In brief: Suehyla, 37, a playwright, actor and dramaturg, has been an equal opportunity performer this season with roles at Synchronicity Theatre (the joke-cracking rabbi in The Minotaur), Georgia Ensemble Theatre (glamorous 1930s torch singer Libby Holman in Swell Party) and, through March 17, in the world premiere of Angry Fags at 7 Stages. Details, tickets HERE.
Hometown: Starkville, Miss. Moved to Atlanta in her 20s to pursue a career in theater and find a job in radio.
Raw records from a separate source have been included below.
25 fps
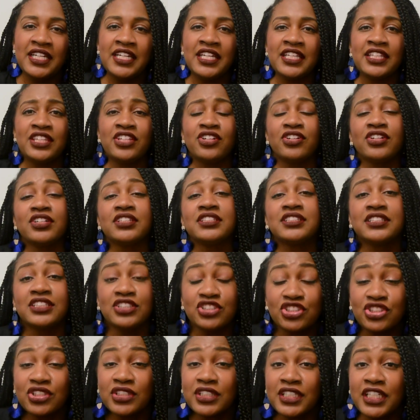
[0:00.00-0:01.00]
There are
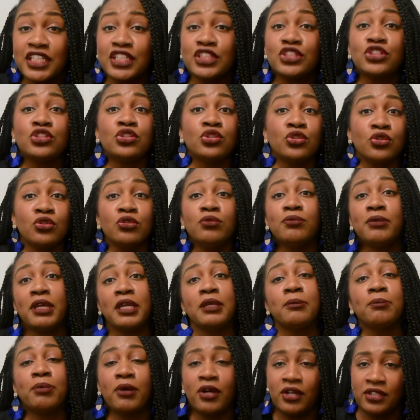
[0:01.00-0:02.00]
essentially two main
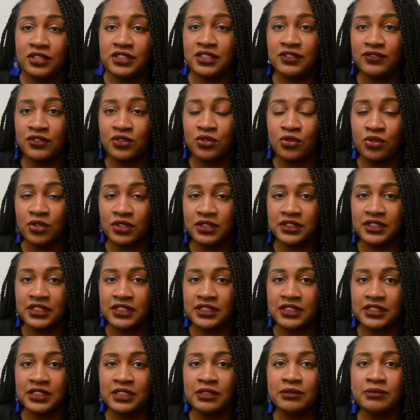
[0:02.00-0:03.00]
parts of the court
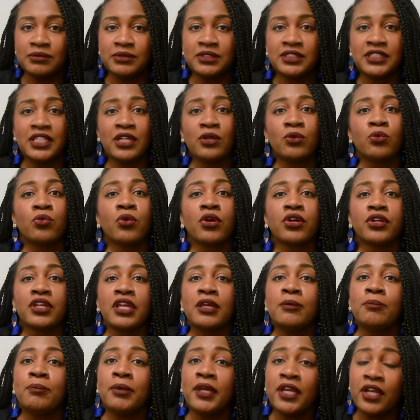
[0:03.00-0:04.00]
systems that work in
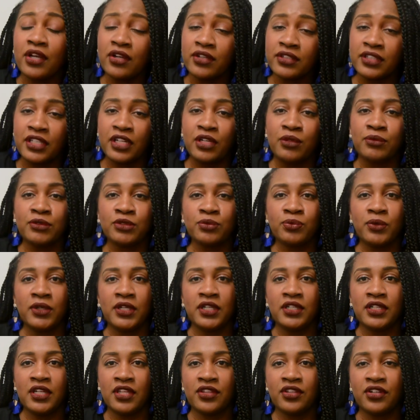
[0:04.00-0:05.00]
parallel with one
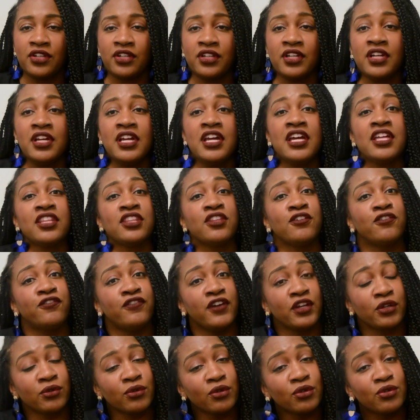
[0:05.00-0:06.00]
another: the
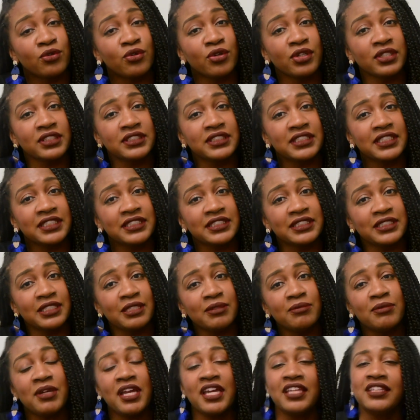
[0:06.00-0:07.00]
federal court
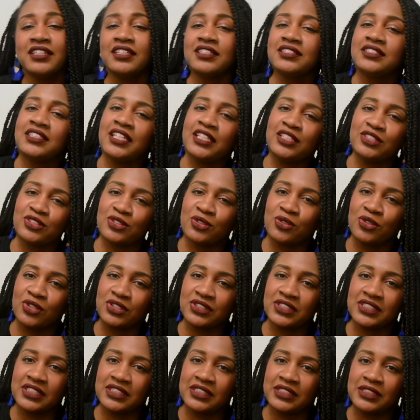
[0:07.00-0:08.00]
system and the state court
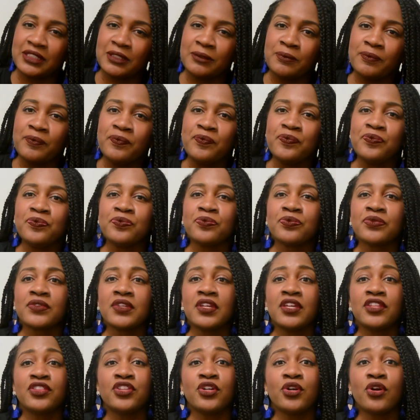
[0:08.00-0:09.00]
system.
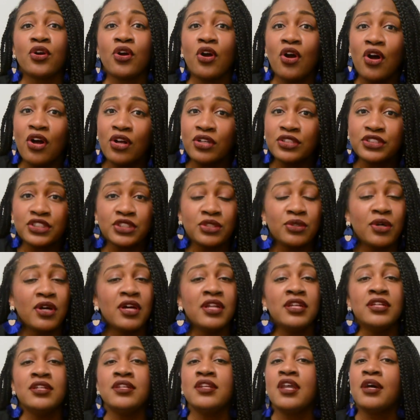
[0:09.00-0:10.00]
There are also a
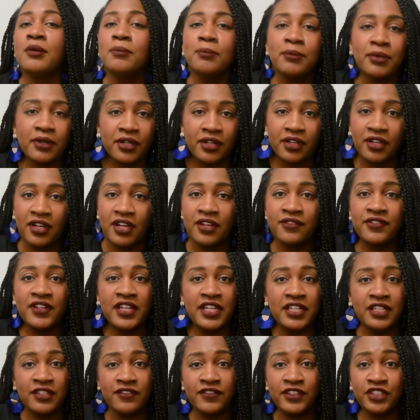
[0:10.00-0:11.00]
number of
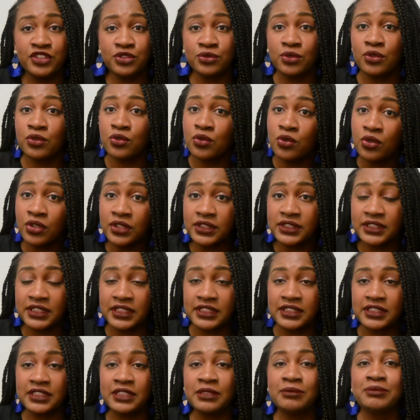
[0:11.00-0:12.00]
individual court
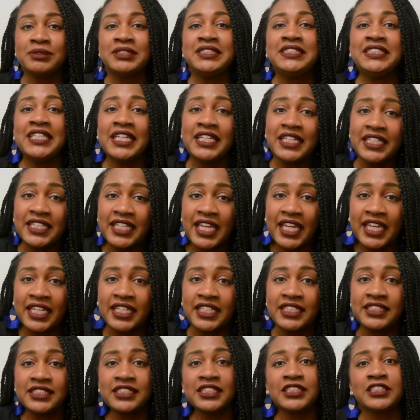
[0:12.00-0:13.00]
systems
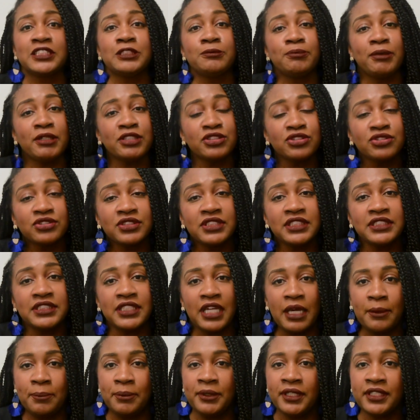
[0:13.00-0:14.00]
dedicated to specialty
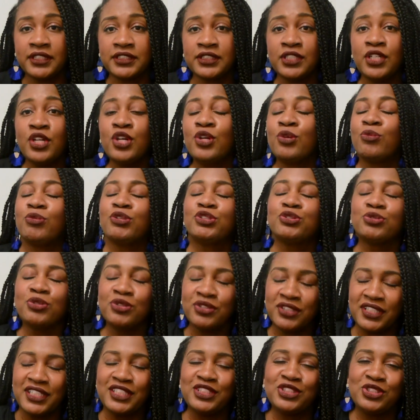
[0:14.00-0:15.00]
topics, which we'll
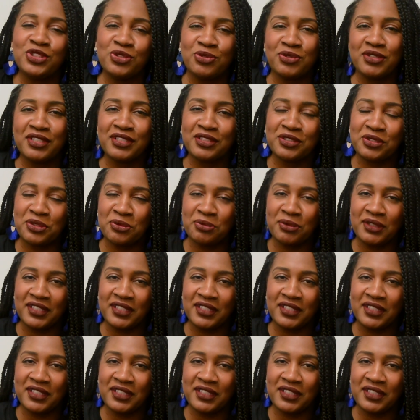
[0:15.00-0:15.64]
get to in a little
She used to fill in for DJ Melissa Carter, now her Angry Fags cast mate, on Q100.
Lives now: In Decatur with her guy, actor-improviser Pat Young, and her cats Oscar, Maggie and Ninja.
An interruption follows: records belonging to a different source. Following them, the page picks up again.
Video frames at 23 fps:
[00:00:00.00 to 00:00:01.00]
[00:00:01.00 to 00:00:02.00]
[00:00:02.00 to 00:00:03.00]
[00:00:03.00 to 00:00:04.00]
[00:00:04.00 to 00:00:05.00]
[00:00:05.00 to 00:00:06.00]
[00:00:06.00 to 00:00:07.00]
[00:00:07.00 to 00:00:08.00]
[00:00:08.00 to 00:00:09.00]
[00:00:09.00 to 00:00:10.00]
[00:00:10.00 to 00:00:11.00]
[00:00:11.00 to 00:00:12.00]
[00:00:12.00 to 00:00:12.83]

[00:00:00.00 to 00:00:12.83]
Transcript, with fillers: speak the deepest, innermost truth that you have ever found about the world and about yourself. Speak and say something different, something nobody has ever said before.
Ethnic chameleon: Suehyla, a first-generation American (her parents moved here from Egypt) has played Arab, Jewish, Mexican, Brazilian, Jamaican, Eastern Indian and yes, even “white,” characters onstage.
Where else you’ve seen her: At the Alliance Theatre, Aurora Theatre, Dad’s Garage, Essential Theatre, Horizon Theatre, Theatre in the Square, Onstage Atlanta and PushPush Theater.
Film/TV? Yes. She invites you to visit her “very tiny and modest” Internet Movie Database page. She also narrates audio books, which she calls a dream job.
First time onstage: At age 14, as Tituba, a slave accused of witchcraft, in The Witch Who Wouldn’t Hang.
As a playwright: Horizon Theatre stages the world premiere of her Third Country, about Clarkston’s refugee community, in September. Her play The Perfect Prayer, a coming-of-age tale about a young Southern Muslim-American woman, premiered at Horizon in 2006, was done at Emory University and subsequently produced at theaters in Anchorage, Alaska, and Visalia, Calif. She’s also written for teenage audiences. Those scripts include Fishbowl, about two teenagers locked in a radio station with a bomb; Desperado, about a fourth-grade class that takes bullying to the Old West vigilante level (inspired by true events); and The Devil’s Blues, about legendary bluesman Robert Johnson.
Day jobs: Census taker. Half-price ticket booth person. Nanny.
Why theater: “It was the most natural thing to me. It’s amazing how everything disappears while you are doing this, that you get to live in this [other] world. There was no choice. It’s just what came next. Like puberty.”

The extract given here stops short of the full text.